Beginning with the line that holds "[0:08.00-0:09.00]" and ending with the last line of the entries below, copy every line exactly and nothing else, with the pictures left out.
(Source records begins)
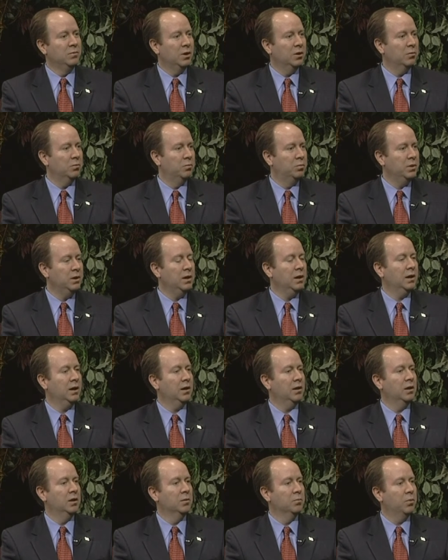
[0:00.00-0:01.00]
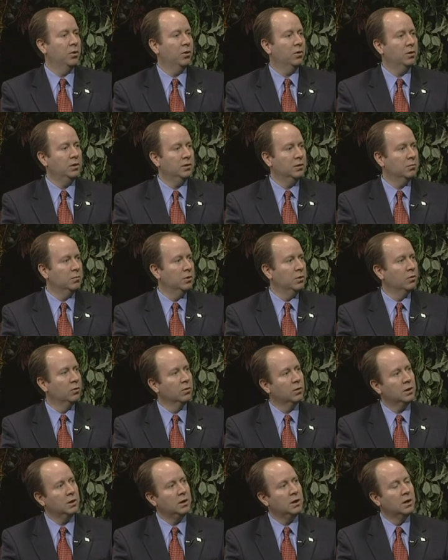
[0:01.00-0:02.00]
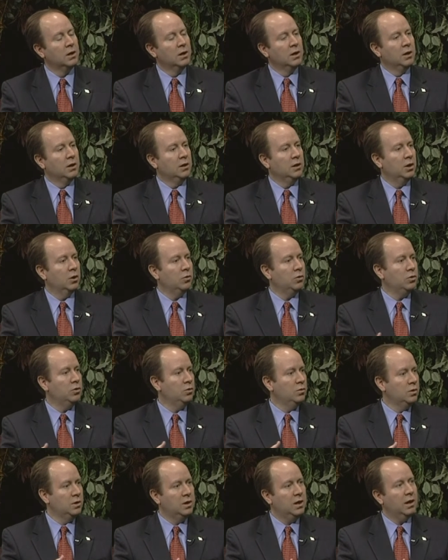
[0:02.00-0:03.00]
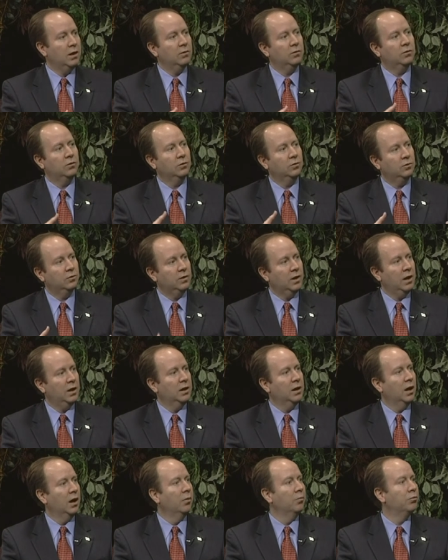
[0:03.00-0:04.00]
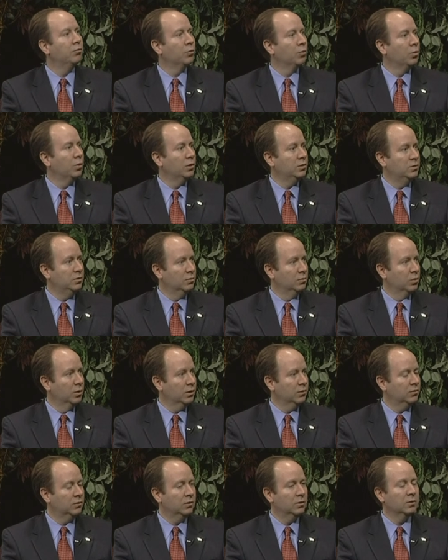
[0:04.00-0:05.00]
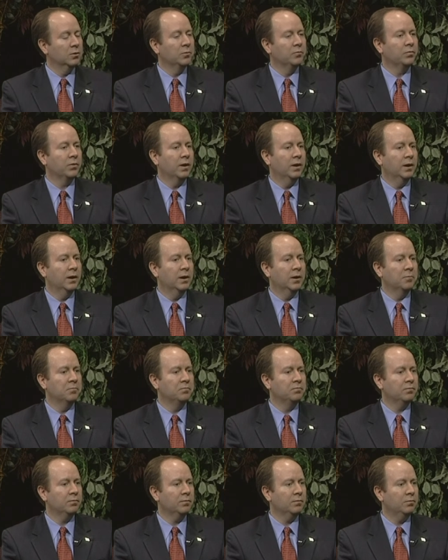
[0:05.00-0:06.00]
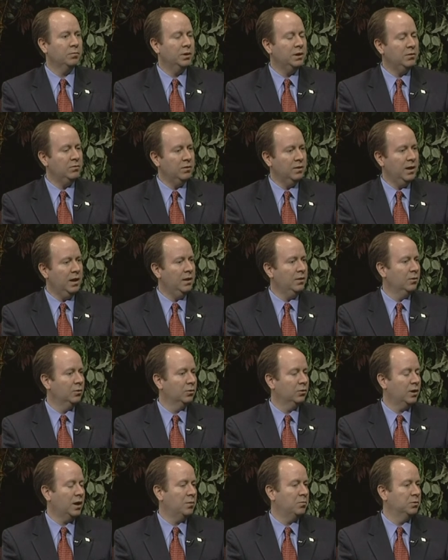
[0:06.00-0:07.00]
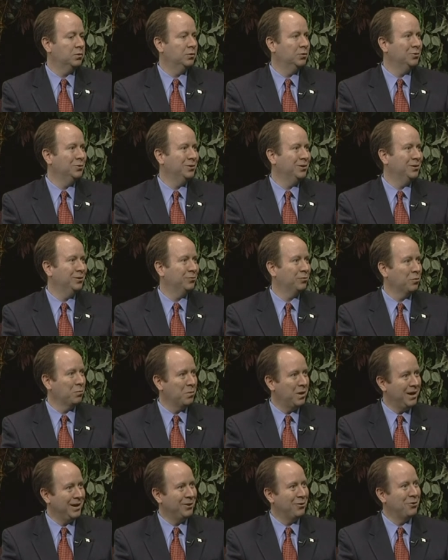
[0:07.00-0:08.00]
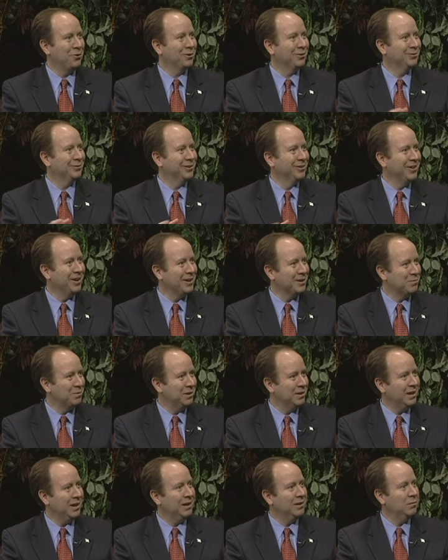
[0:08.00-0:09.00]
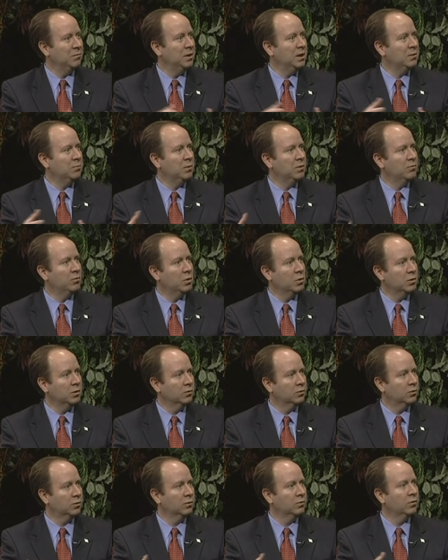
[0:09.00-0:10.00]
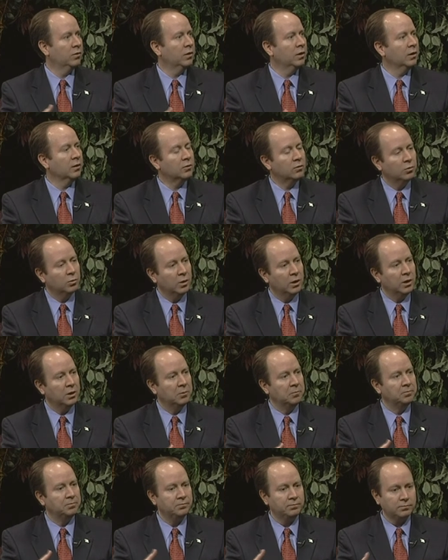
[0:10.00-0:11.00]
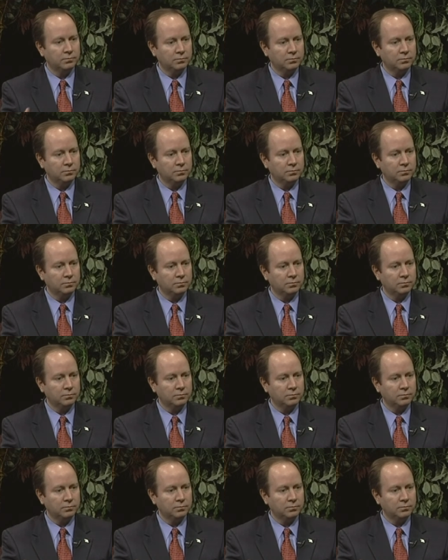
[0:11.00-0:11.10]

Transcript: you know, being in the party in the minority, you know, you get to stand up for what you'd want to. Um, but even then, there was opportunities for my caucus to lock me down and make me vote on certain things. Well,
(Source records ends)
- [Solution to this exercise]
[0:08.00-0:09.00]
[0:09.00-0:10.00]
[0:10.00-0:11.00]
[0:11.00-0:11.10]

Transcript: you know, being in the party in the minority, you know, you get to stand up for what you'd want to. Um, but even then, there was opportunities for my caucus to lock me down and make me vote on certain things. Well,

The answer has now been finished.